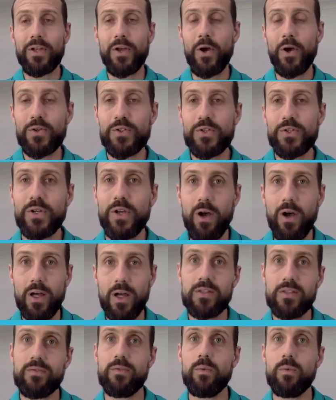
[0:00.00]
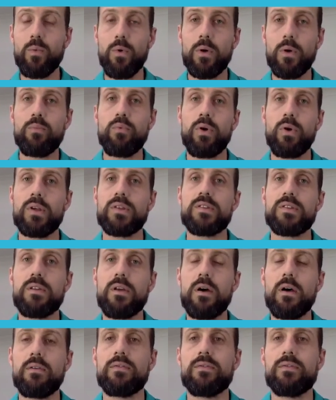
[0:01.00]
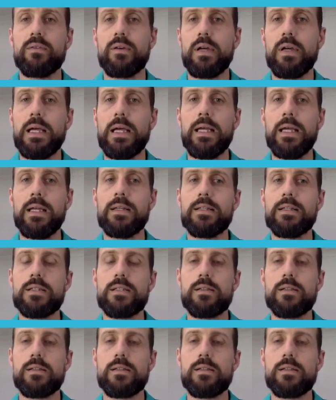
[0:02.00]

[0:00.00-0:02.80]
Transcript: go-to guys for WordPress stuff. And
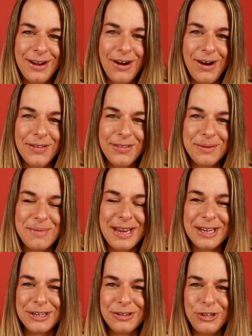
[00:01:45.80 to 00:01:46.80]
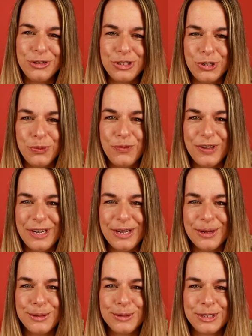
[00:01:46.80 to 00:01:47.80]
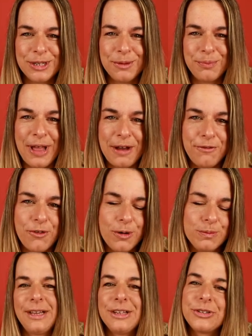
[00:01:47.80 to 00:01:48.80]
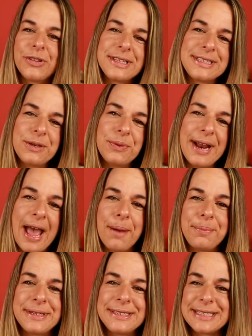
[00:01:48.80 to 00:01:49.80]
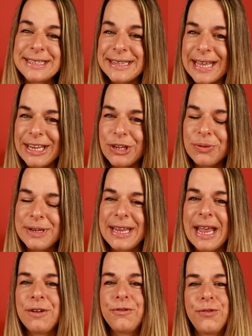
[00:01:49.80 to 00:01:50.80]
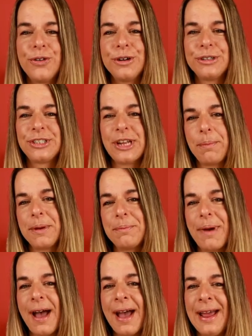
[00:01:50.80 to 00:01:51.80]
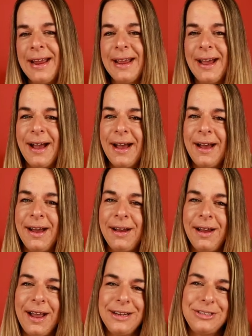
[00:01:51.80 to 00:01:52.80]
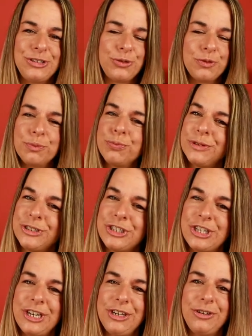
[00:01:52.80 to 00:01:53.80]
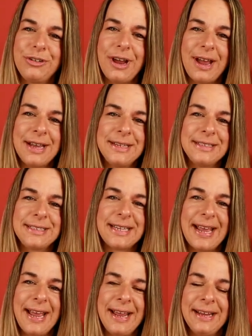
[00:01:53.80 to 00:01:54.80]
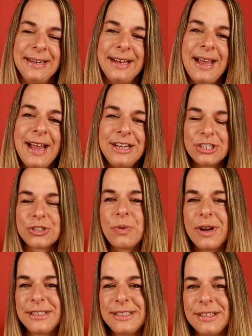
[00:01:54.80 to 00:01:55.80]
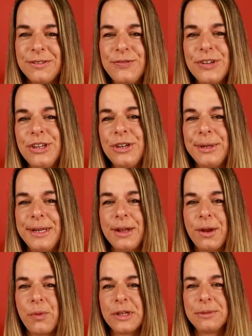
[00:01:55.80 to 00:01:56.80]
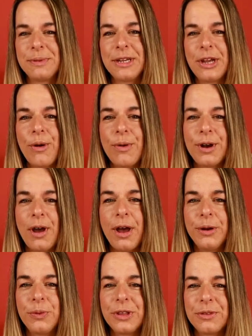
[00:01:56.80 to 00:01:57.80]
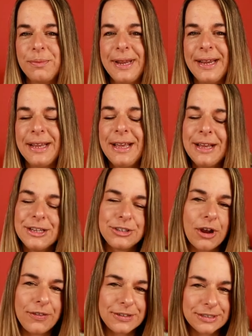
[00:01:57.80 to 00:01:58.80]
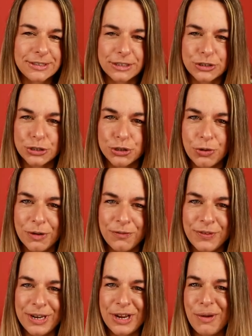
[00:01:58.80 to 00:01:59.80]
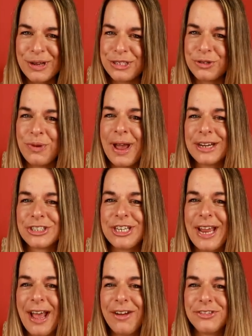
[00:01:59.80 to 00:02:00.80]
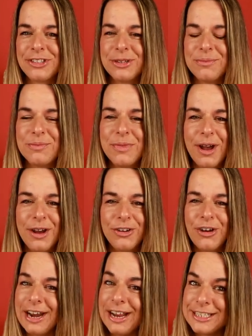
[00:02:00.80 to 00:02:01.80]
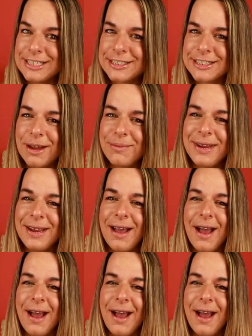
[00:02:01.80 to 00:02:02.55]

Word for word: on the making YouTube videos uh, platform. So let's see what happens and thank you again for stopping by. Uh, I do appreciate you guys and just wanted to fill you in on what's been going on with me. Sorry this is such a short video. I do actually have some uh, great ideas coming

* WHAT TO WORK ON
Copy out only the lines beginning at the line with "[00:01:46.80 to 00:01:47.80]" and ending at the last line of the entries. Keep them exact; drop pictures.

* TASK OUTPUT
[00:01:46.80 to 00:01:47.80]
[00:01:47.80 to 00:01:48.80]
[00:01:48.80 to 00:01:49.80]
[00:01:49.80 to 00:01:50.80]
[00:01:50.80 to 00:01:51.80]
[00:01:51.80 to 00:01:52.80]
[00:01:52.80 to 00:01:53.80]
[00:01:53.80 to 00:01:54.80]
[00:01:54.80 to 00:01:55.80]
[00:01:55.80 to 00:01:56.80]
[00:01:56.80 to 00:01:57.80]
[00:01:57.80 to 00:01:58.80]
[00:01:58.80 to 00:01:59.80]
[00:01:59.80 to 00:02:00.80]
[00:02:00.80 to 00:02:01.80]
[00:02:01.80 to 00:02:02.55]

Word for word: on the making YouTube videos uh, platform. So let's see what happens and thank you again for stopping by. Uh, I do appreciate you guys and just wanted to fill you in on what's been going on with me. Sorry this is such a short video. I do actually have some uh, great ideas coming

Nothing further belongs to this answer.